__Work request__
For the data below, transcribe the part that opens with the line containing "[00:07:15.63]" and closes with the line containing "[1:30.24-1:31.24]", exactly and with no pictures.

__Task data__
******
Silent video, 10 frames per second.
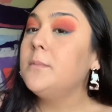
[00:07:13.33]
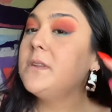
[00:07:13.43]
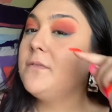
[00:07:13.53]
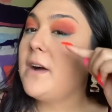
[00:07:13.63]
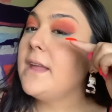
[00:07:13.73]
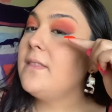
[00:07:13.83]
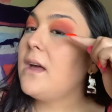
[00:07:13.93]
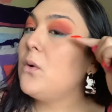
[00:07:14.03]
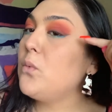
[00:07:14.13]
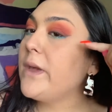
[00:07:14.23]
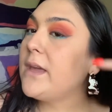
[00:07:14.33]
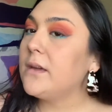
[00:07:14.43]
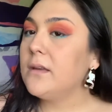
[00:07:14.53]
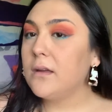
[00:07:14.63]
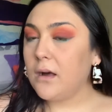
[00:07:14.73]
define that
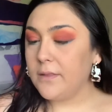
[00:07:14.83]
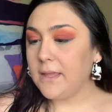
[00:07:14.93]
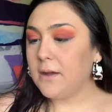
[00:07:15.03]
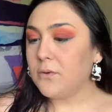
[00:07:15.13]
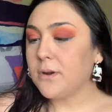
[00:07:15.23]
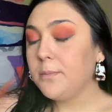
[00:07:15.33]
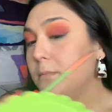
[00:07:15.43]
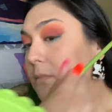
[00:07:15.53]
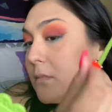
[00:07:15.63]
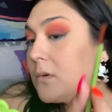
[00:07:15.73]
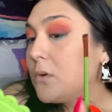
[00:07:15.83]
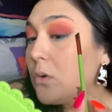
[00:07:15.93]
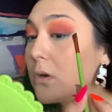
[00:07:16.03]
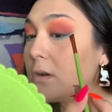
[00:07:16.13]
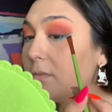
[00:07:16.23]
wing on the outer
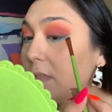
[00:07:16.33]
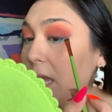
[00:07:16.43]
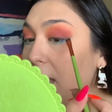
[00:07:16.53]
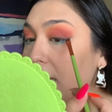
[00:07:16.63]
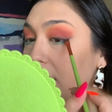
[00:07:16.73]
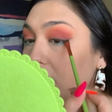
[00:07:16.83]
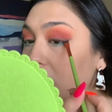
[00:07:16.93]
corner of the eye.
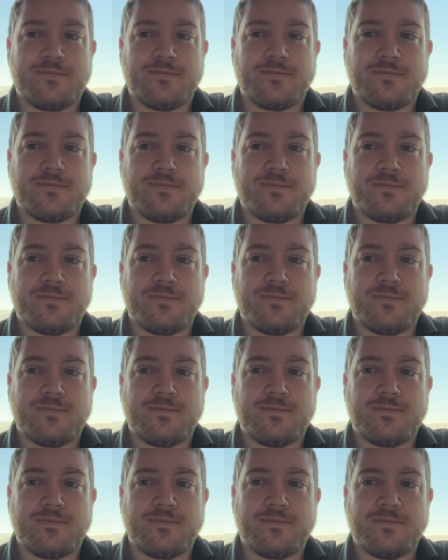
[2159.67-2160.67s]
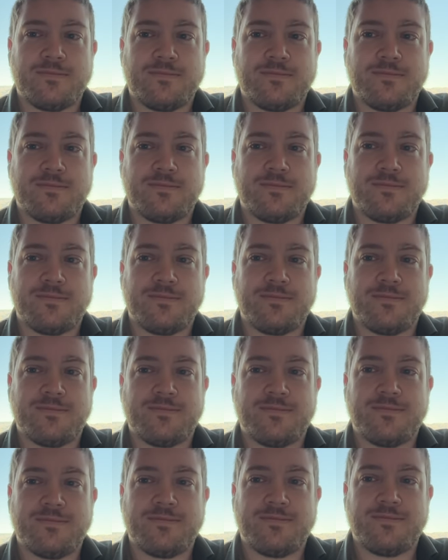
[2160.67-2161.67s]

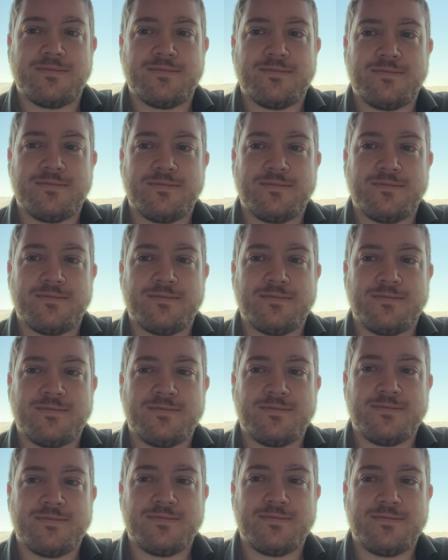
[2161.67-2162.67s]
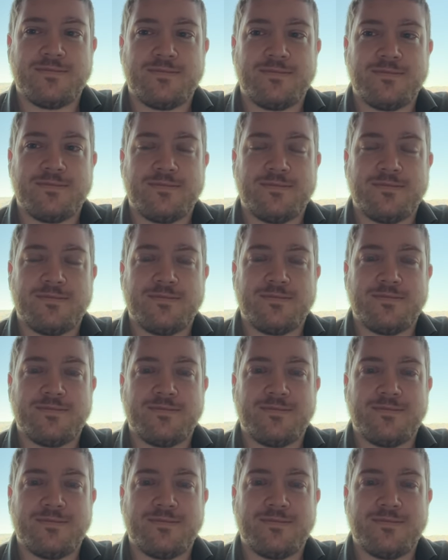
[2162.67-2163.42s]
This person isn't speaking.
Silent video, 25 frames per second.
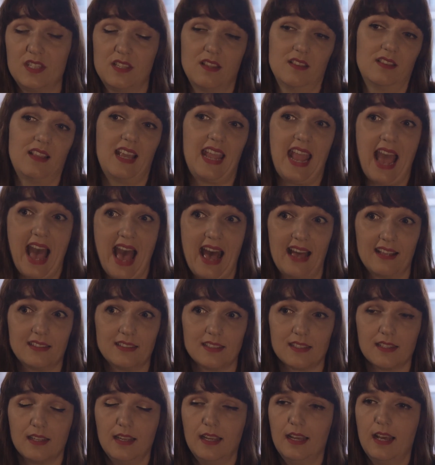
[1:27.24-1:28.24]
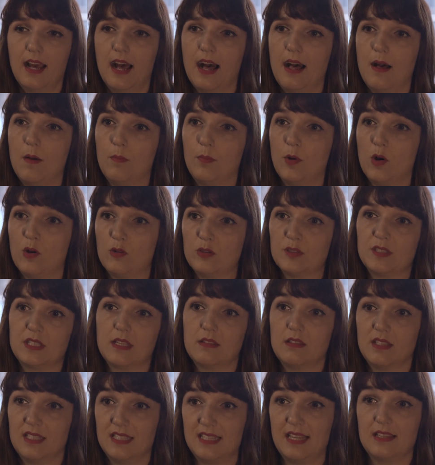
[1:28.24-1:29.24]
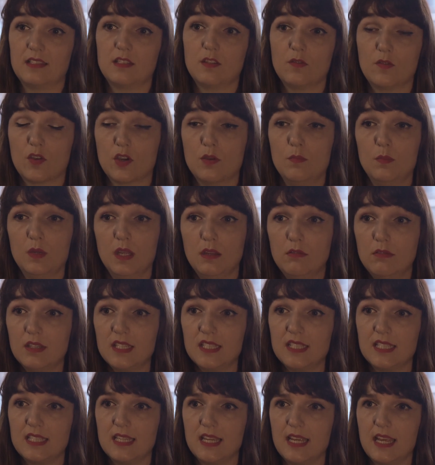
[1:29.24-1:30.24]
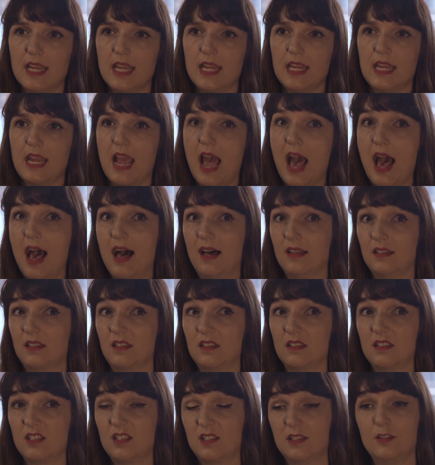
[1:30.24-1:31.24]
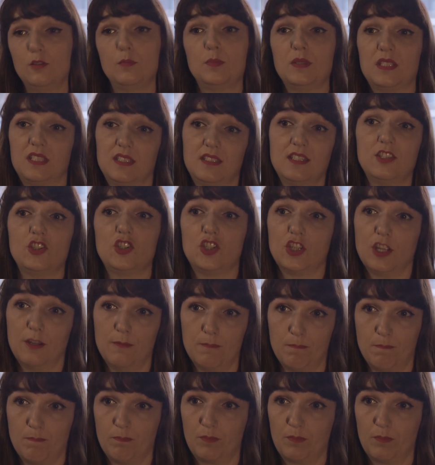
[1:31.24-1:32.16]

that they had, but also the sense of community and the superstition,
******
__Exercise result__
[00:07:15.63]
[00:07:15.73]
[00:07:15.83]
[00:07:15.93]
[00:07:16.03]
[00:07:16.13]
[00:07:16.23]
wing on the outer
[00:07:16.33]
[00:07:16.43]
[00:07:16.53]
[00:07:16.63]
[00:07:16.73]
[00:07:16.83]
[00:07:16.93]
corner of the eye.
[2159.67-2160.67s]
[2160.67-2161.67s]

[2161.67-2162.67s]
[2162.67-2163.42s]
This person isn't speaking.
Silent video, 25 frames per second.
[1:27.24-1:28.24]
[1:28.24-1:29.24]
[1:29.24-1:30.24]
[1:30.24-1:31.24]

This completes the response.